- _What you are asked to do_:
Give the records below again exactly, and exclude each picture.

----- Given information

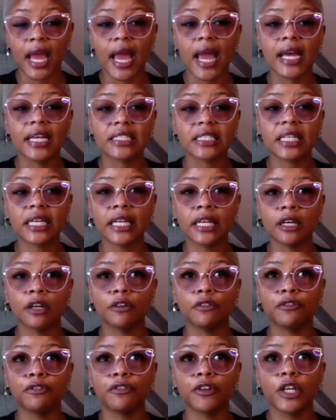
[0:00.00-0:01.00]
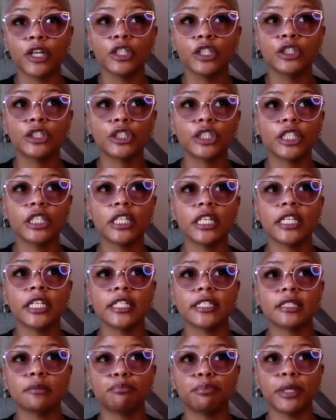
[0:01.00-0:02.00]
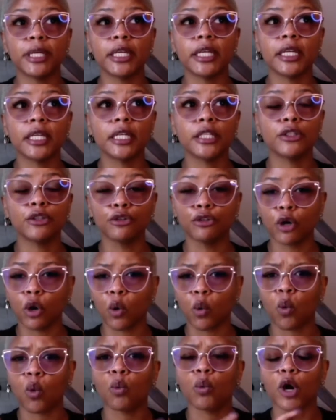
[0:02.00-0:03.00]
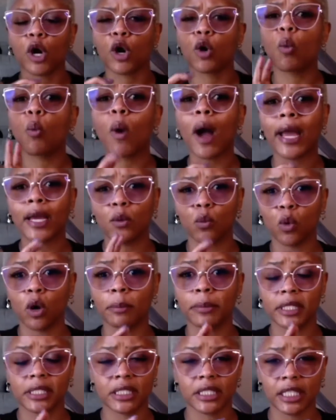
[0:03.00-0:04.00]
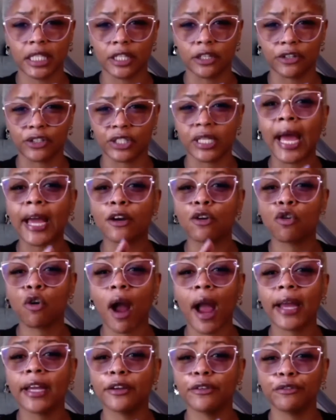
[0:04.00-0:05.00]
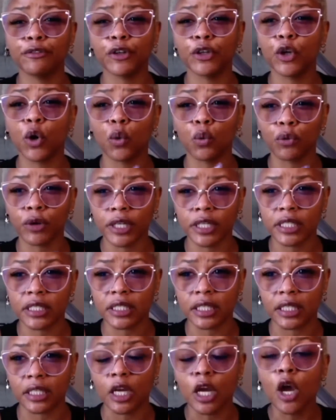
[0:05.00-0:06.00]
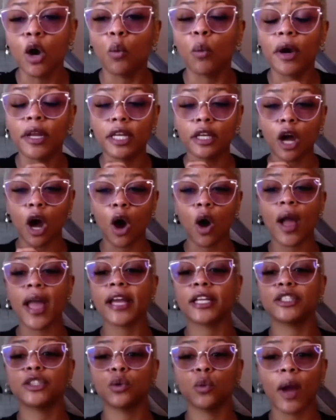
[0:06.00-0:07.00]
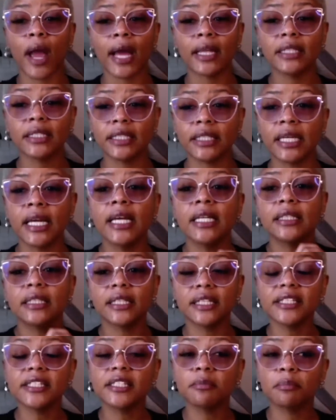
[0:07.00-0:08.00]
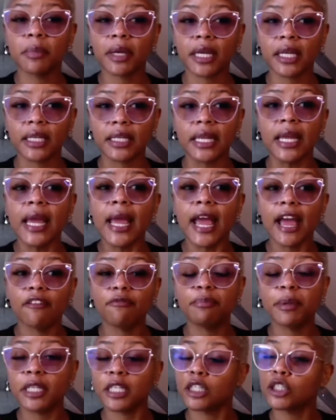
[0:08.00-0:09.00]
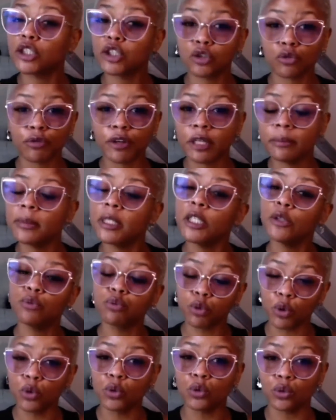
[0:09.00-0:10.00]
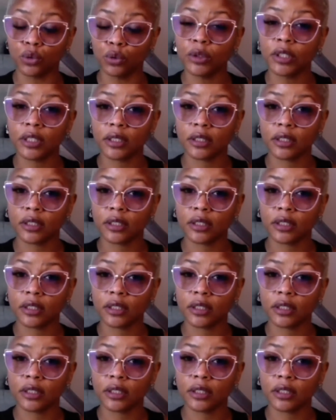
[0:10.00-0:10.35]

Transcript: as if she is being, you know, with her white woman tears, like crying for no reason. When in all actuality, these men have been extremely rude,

----------

- _Task response_:
[0:00.00-0:01.00]
[0:01.00-0:02.00]
[0:02.00-0:03.00]
[0:03.00-0:04.00]
[0:04.00-0:05.00]
[0:05.00-0:06.00]
[0:06.00-0:07.00]
[0:07.00-0:08.00]
[0:08.00-0:09.00]
[0:09.00-0:10.00]
[0:10.00-0:10.35]

Transcript: as if she is being, you know, with her white woman tears, like crying for no reason. When in all actuality, these men have been extremely rude,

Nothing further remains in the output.